Welcome to the new Academic Year. I offer a particular welcome to our students.
The word ‘college’ is a wonderful descriptor of who we are and who we aspire to be here at Aquinas. That we all describe ourselves as ‘Aquinians’ provides us with some collective identity, and that’s important for us. But to be able also to describe ourselves also as ‘collegians’, that captures something of our purpose and our character, why this place exists.
The etymology of ‘college’ takes us back to two Latin words: col, meaning ‘together’ or ‘with’, and legere, meaning ‘to read’. To read together.
‘Read’ is a word that is traditionally associated with university study. In former times, in places such as England, one would go away to ‘read for’ a degree. The first sense of this word, therefore, has to do with scholarship. That is what we are primarily about here, of course. We are all involved in higher learning. We want to do that with confidence and effect.
There are other ways, however, in which we can use the verb ‘read’. We can read a map. In sport, it is helpful if we can read the play. A farmer needs to read what the weather is likely to do. A specialist doctor may be required to read some medical test results. Over half a century ago the then Pope, John XXIII, urged the Church ‘to read the signs of the times’. Enormous change occurred as a result. More than 1700 years ago, a north African by the name of Augustine of Hippo, who had been leading a fairly shallow and hedonistic lifestyle, heard the call to ‘take up and read’. He picked up St Paul’s Letter to the Romans, and it changed his life. And his life changed the world. ‘To read’ in each of these senses is to delve more deeply into what is happening – to be alert, to reflect, to ponder, to question, to interpret, to evaluate, to consider options, and ultimately to choose what is right and best.
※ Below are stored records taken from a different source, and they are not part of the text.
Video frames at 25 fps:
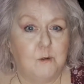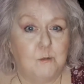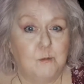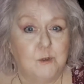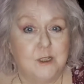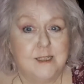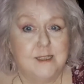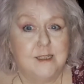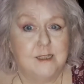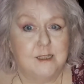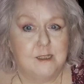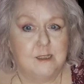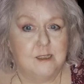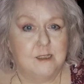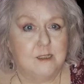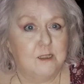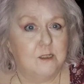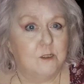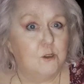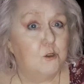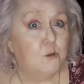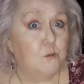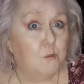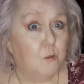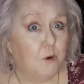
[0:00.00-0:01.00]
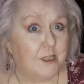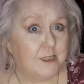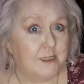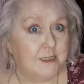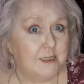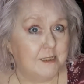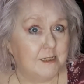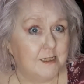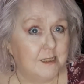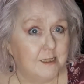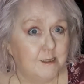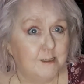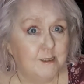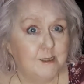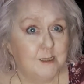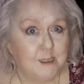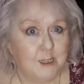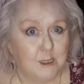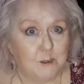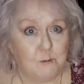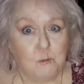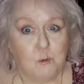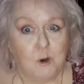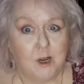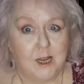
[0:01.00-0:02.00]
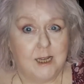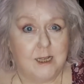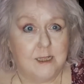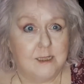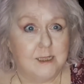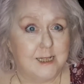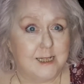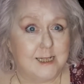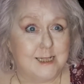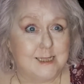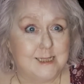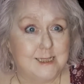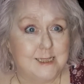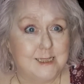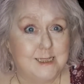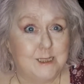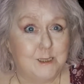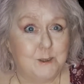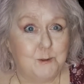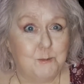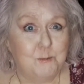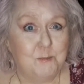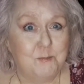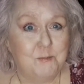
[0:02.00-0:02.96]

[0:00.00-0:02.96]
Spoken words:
with who won it and why I liked it.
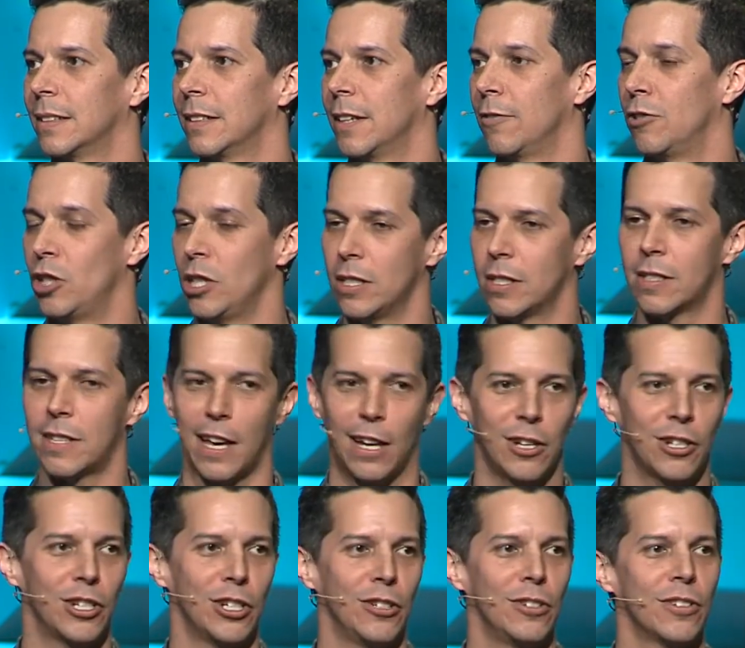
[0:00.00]
If Jesus had to
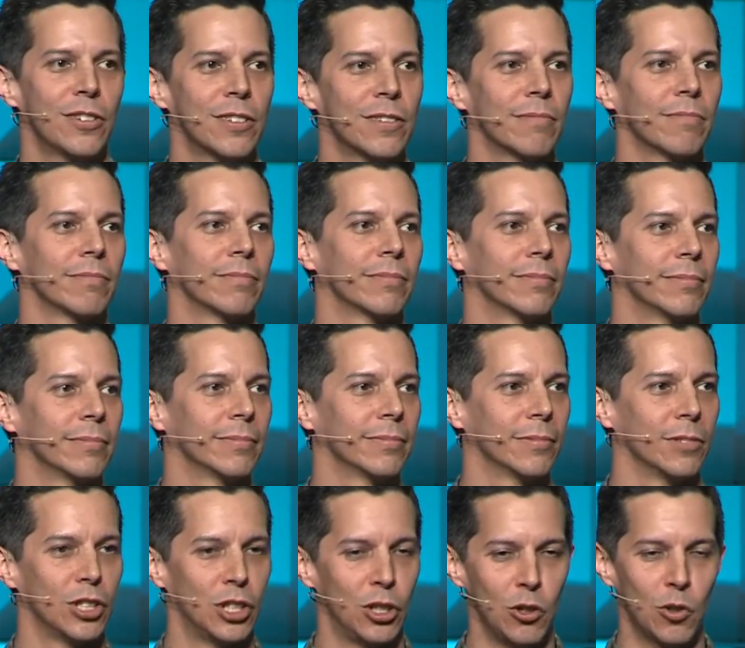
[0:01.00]

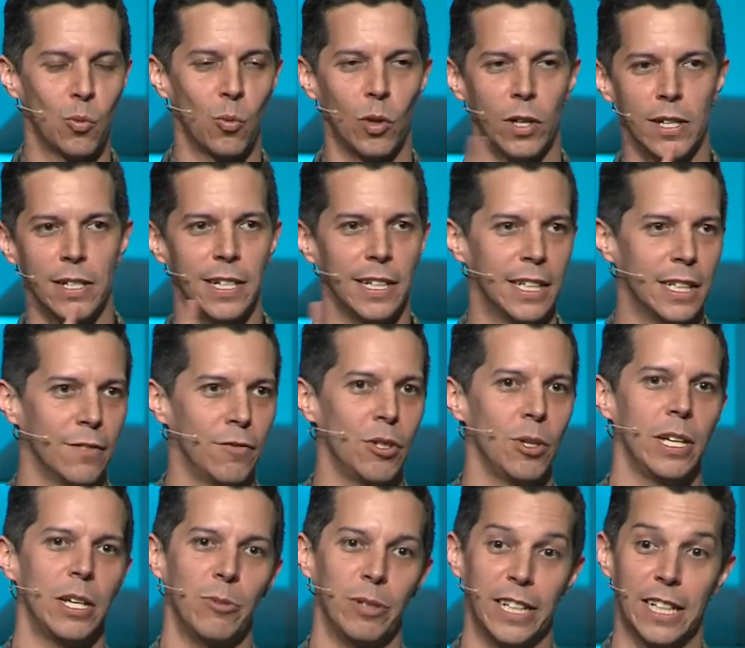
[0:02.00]
choose one to give you,
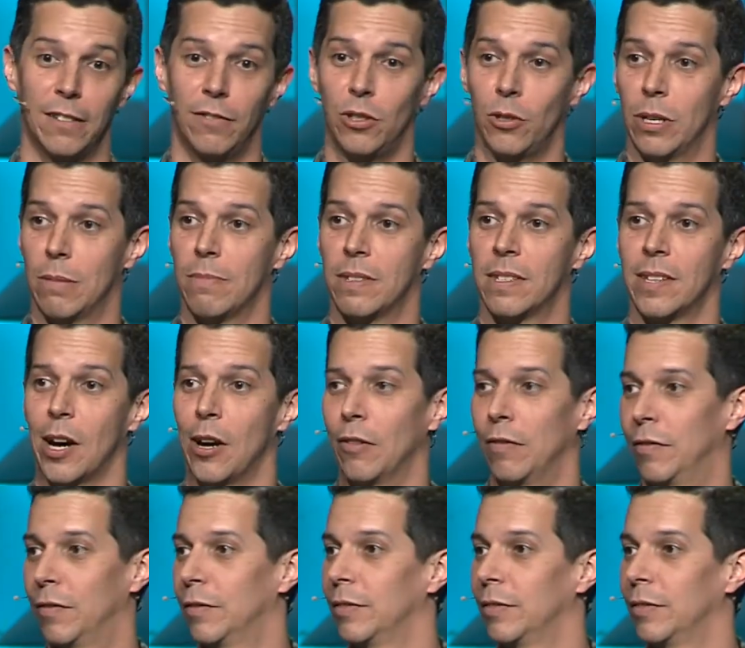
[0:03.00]
he would give you himself.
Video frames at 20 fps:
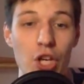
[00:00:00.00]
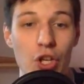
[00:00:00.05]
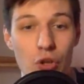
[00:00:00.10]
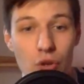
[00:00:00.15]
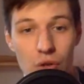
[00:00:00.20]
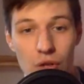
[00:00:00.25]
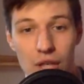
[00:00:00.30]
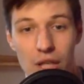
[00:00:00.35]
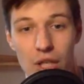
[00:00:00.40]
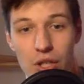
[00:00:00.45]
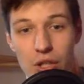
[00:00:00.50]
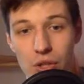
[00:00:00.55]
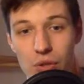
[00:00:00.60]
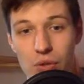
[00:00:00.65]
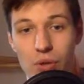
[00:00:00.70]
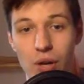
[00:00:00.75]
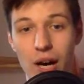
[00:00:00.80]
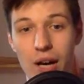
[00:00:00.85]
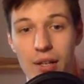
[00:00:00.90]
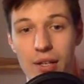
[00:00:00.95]
You need
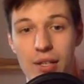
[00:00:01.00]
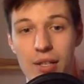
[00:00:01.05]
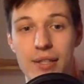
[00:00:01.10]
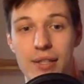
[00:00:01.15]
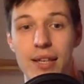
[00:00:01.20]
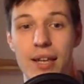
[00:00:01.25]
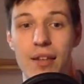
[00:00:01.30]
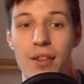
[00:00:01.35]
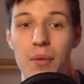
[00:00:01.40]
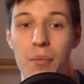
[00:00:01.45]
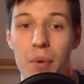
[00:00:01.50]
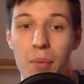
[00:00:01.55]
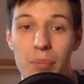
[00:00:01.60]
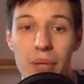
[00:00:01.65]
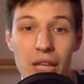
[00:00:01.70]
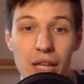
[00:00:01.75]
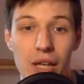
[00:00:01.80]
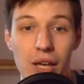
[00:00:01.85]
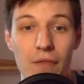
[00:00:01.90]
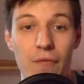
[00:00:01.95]
to understand the
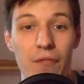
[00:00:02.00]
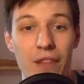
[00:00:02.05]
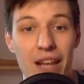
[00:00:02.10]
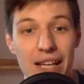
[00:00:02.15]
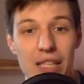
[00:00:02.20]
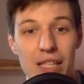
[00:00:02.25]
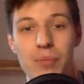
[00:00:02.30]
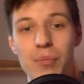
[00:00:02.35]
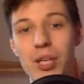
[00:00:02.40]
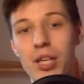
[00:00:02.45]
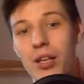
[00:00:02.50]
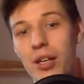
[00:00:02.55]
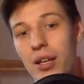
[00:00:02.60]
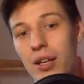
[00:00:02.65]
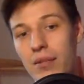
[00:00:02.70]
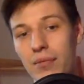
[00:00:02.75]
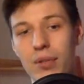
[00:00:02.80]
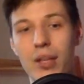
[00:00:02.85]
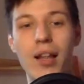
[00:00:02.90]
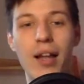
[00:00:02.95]
mobility,
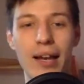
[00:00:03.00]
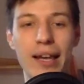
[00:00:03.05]
flexibility,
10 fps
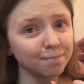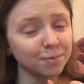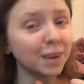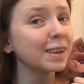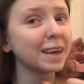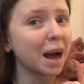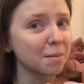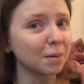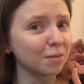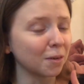Really
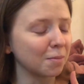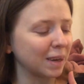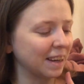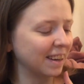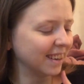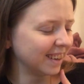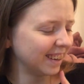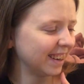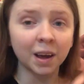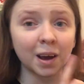happy for me.
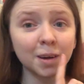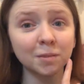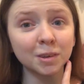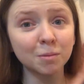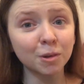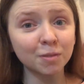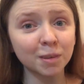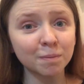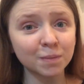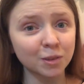I'm going to move
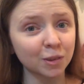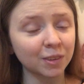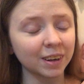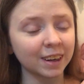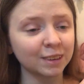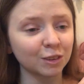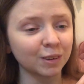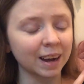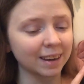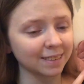them so that I
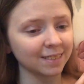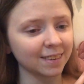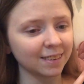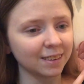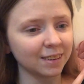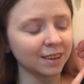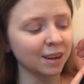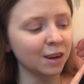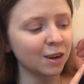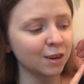don't accidentally
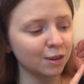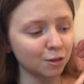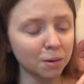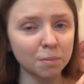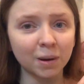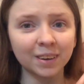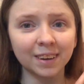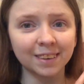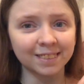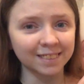drop one
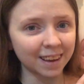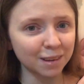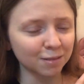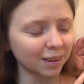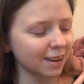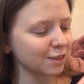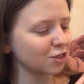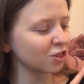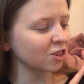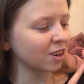and scare
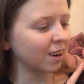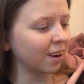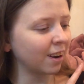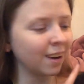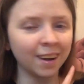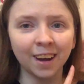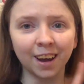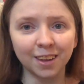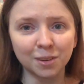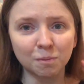Fletch,
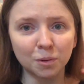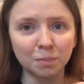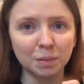and then we'll be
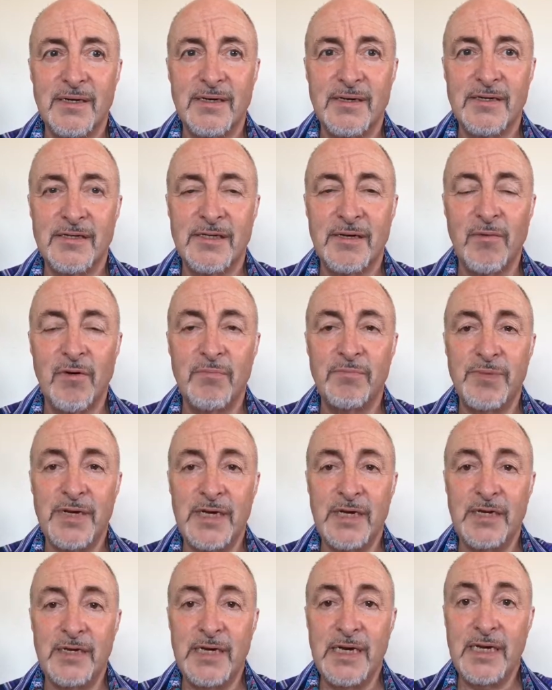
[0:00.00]
someone
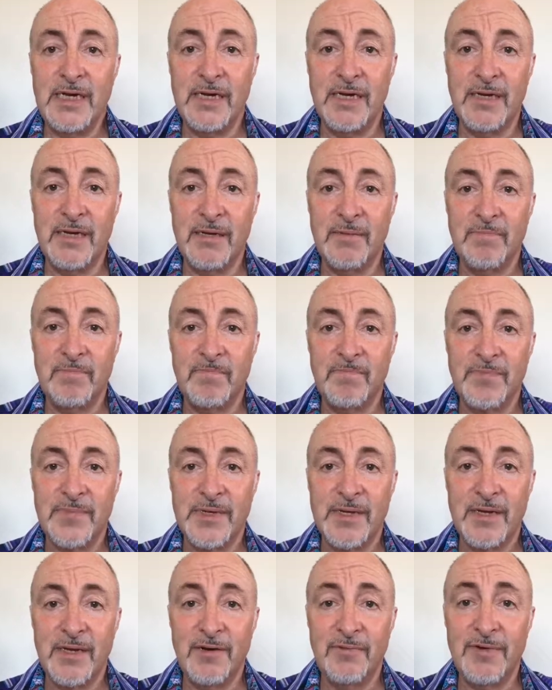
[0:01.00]
being needy.
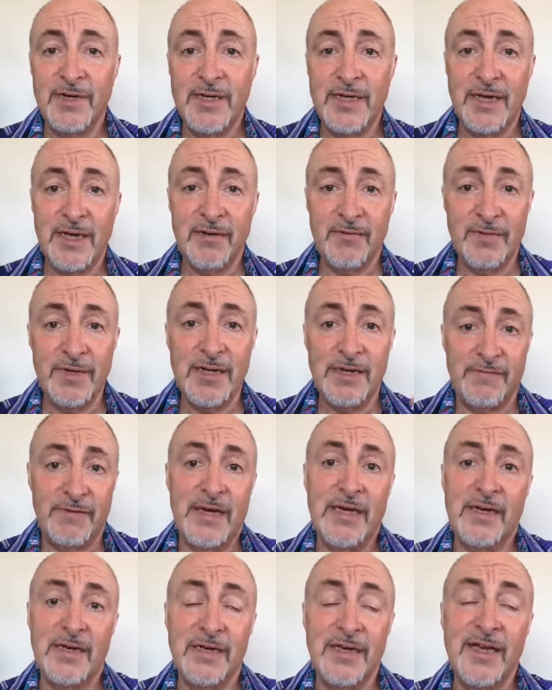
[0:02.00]
It really, it really,
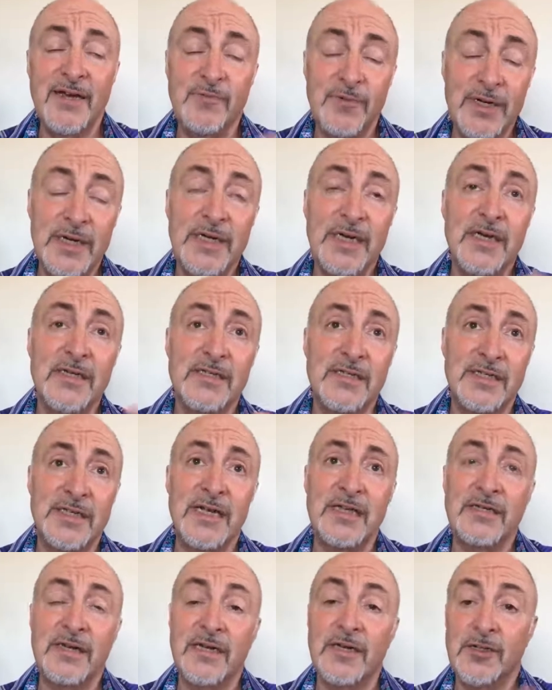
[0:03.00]
frankly, it really is a
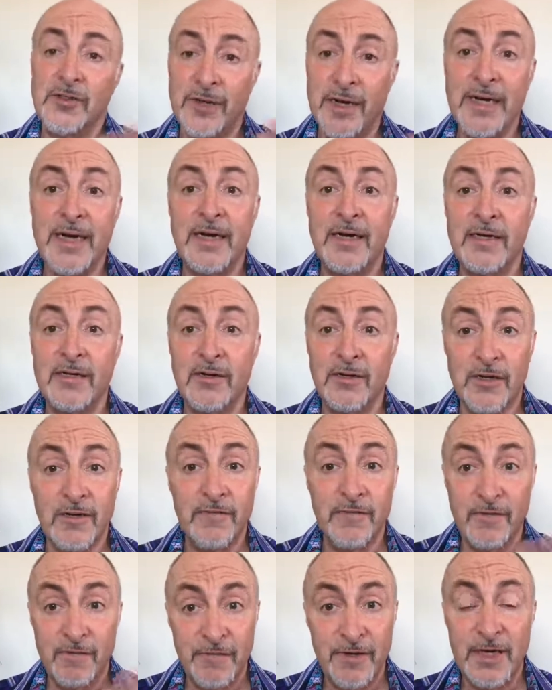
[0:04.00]
sense like a drug addict looking
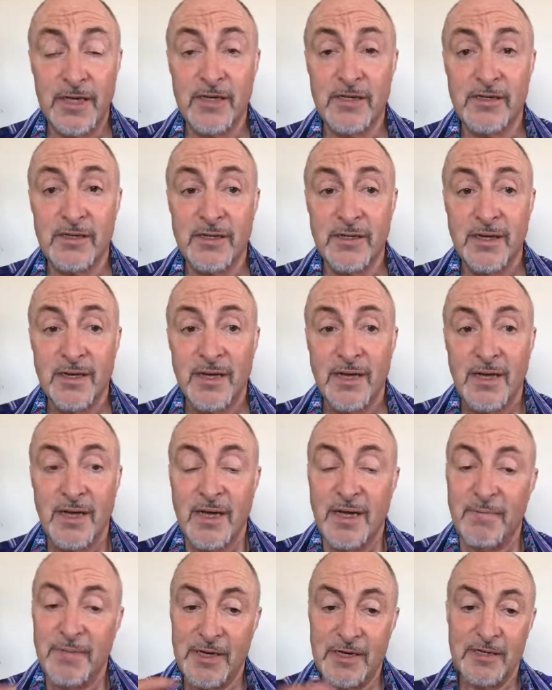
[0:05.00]
for a fix,
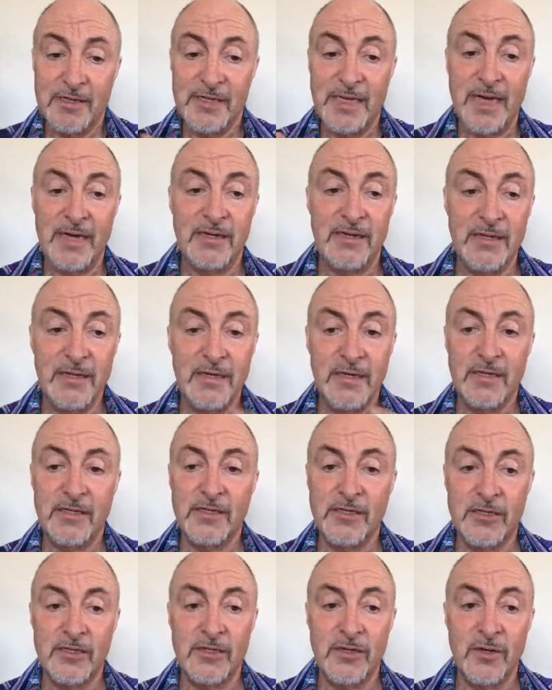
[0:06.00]
because that neediness
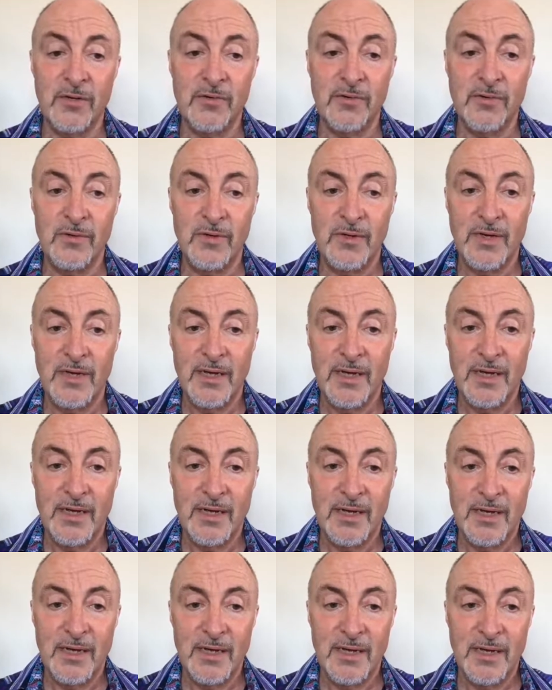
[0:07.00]
is so.
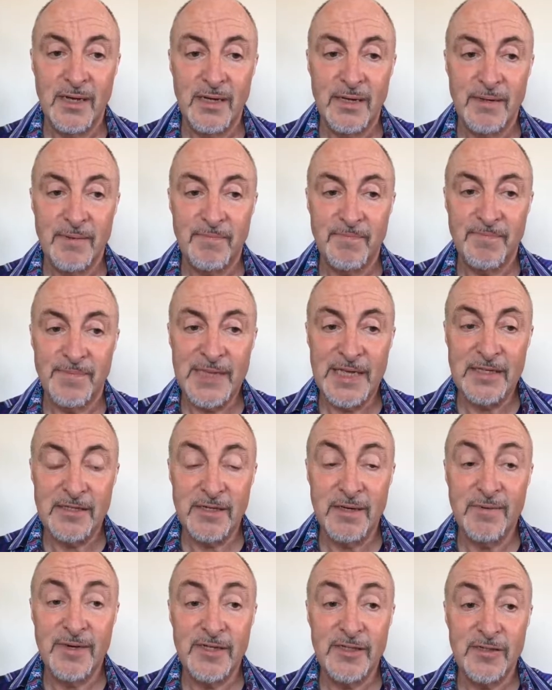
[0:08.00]
In
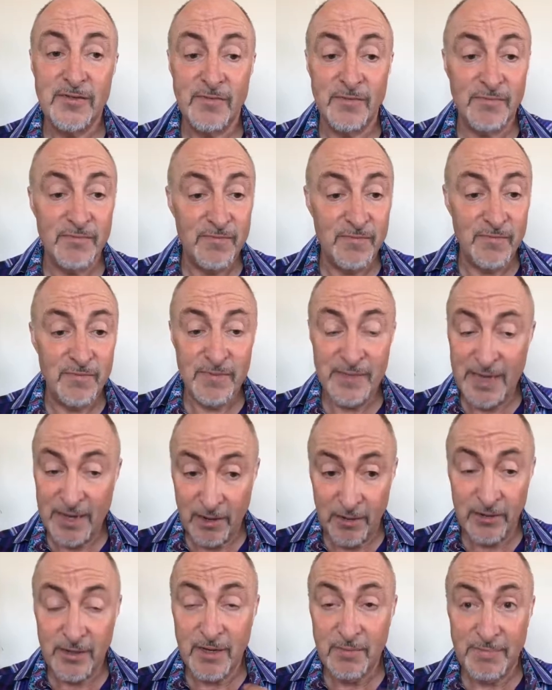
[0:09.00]
some ways, now
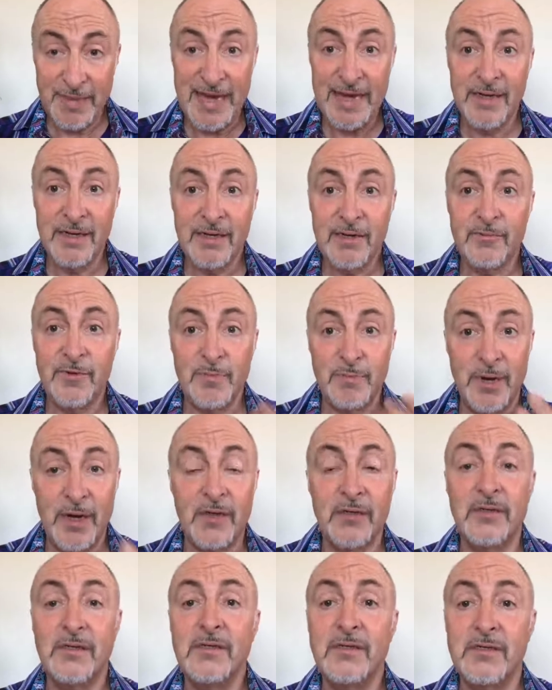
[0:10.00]
looking back at it,
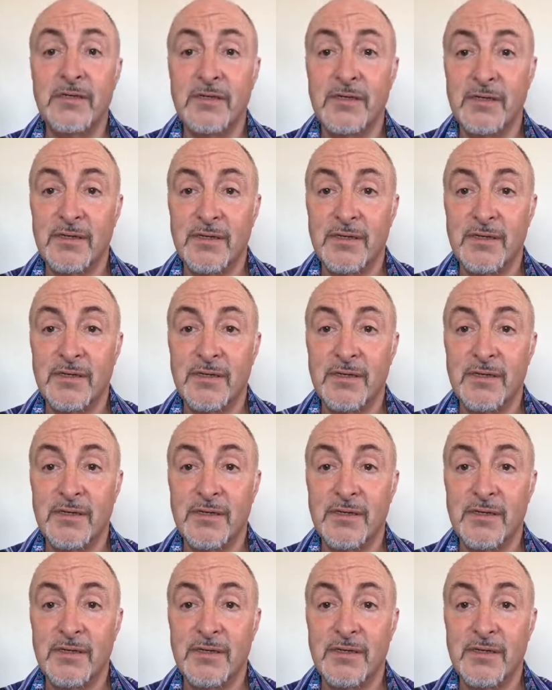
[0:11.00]
repugnant,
It is to such deeper reading that each of us is invited in 2018. It is an opportunity to read the directions of our lives and our world. It carries the challenge to go beyond the immediate and the apparent, to discern what could be. It challenges us to look at direction: where are things headed? Such reading will always be most effectively done when we use the three lenses of faith, of hope, and of love. They give us clarity of sight and depth of understanding.
It will also be most effective when it is done with other people, with fellow-readers. It is they who can support us when we are weighed down, who can bring us out of ourselves when we are too self-absorbed, who can widen our horizons when we are blinkered, to can care for us when we are hurt, who can look out for us when we wander, who can challenge us when we may be in error, who can encourage us when we lose heart, who can bring us joy and friendship and the sense of belonging which we all need. This is the collegiate experience that Aquinas offers.
The strength of Aquinas is sourced in our shared building of a genuine ‘college’ – readers together. I pray for every blessing on each member of the College for the year ahead of us.